Even if you’re still a few years away from your first home, the matter of finance might feel like it’s creeping up on you already. A home is no small investment; in fact, it’s one of the biggest ones a person can make, and it can be a lifelong – or at least long-term – investment with tangible benefits through both equity and your credit. That is, of course, if you plan well; it can also be a direct path to terrible credit and debt if you decide to tackle it on a whim.
Many a new homeowner has struggled with just beginning the process of getting their finances to prepare for taking out a mortgage. In order to make that step, at the very least, slightly less daunting, here are some plans we’d suggest for preparing to finance a home:
Decide what kind of mortgage you can afford
This is a good first step. Generally, you want to look for homes valued between two to three times your gross income. You can work with a financial advisor to help determine the size of loan for which you’ll qualify. Find out what kind of mortgage – 30- or 15-year? Fixed or adjustable – is best for you. And gather the documentation a lender will need to pre-approve you for a loan; this often includes W-2s, pay stubs, account numbers, and past bank statements.

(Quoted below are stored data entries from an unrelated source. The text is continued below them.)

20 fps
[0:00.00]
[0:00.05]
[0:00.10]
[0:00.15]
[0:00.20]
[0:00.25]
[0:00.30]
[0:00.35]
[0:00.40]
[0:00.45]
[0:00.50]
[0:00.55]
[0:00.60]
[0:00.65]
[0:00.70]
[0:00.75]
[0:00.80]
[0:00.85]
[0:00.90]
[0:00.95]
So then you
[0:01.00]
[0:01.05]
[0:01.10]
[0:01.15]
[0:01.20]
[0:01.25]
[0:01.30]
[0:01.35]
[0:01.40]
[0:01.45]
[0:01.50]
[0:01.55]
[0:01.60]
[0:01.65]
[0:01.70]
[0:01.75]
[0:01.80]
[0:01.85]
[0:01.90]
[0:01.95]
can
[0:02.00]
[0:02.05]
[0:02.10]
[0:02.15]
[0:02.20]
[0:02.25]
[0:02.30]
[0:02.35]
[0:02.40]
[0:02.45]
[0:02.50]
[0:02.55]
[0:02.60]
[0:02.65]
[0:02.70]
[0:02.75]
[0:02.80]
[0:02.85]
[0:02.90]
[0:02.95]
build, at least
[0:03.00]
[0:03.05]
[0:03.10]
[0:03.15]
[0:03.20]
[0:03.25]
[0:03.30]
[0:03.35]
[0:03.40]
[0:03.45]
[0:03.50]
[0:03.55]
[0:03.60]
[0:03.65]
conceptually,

Easier said than done, right? Even so, it’s important to be current on your debts – lenders generally don’t like to see a debt load of 35% or more of your income. That includes your mortgage, which typically ranges between 25 and 28%. So, you need to get monthly payments on the rest of your installment debt down to between 8 and 10% of your net monthly income to start out. To that end…
Create a budget
Use receipts and your transaction history to create a budget that reflects your actual habits over the last several months. This will better factor in the unexpected alongside more predictable costs like utility bills and groceries. You’ll quickly find ways to cut corners, whether it be skipping a Starbucks run or staying in one weekend night a week.

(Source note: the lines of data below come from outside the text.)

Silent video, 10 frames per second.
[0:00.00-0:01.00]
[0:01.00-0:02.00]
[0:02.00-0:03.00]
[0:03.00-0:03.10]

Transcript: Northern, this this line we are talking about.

Establish a good credit history
Get a credit card and make all your bill payments on time. Pay off entire balances as soon as you can. Also, ensure that your current credit report is accurate, and correct any errors immediately. You might even look into a credit-building loan – a simple and relatively cheap loan wherein a sum is placed in a savings account that you cannot access until you’ve repaid the loan. If you pay as agreed, your financial institution will send a good report to the credit bureau. According to CitiBank’s Asset Funder’s Network, you could see an increase of about 35 points on average if you pay it all off on time.
Save for a down payment
Designate a certain amount of money to put in a saving’s account each month in order to put down the largest initial down payment that you possibly can. Although it’s possible to get a mortgage with less than 5% down, you’ll get a better rate the more you can put down. Aim for 20% of the total cost – you can do it!
Increase your income
Again, if only it were so easy. If your situation allows, now might be the time to ask for a raise. If that isn’t possible, consider taking up a second job to get your income at a high enough level to qualify for the mortgage you’d like. That said…
Keep your job
Having held your current job for under two years might mean you’ll have to pay a higher interest rate. If you can, stick with what you’ve got. At the very least, you’ll show your lender that you’re able to hold a secure position.
Even if you have enough money to qualify for a mortgage and cover your down payment, the fun’s not over yet. You’ll need to factor in closing costs – which can average from 2% to 7% or more of the home’s price – and incidentals like hiring a home inspector. Besides, you’ve got some nice momentum going here in terms of a savings plan. Keep up the good work!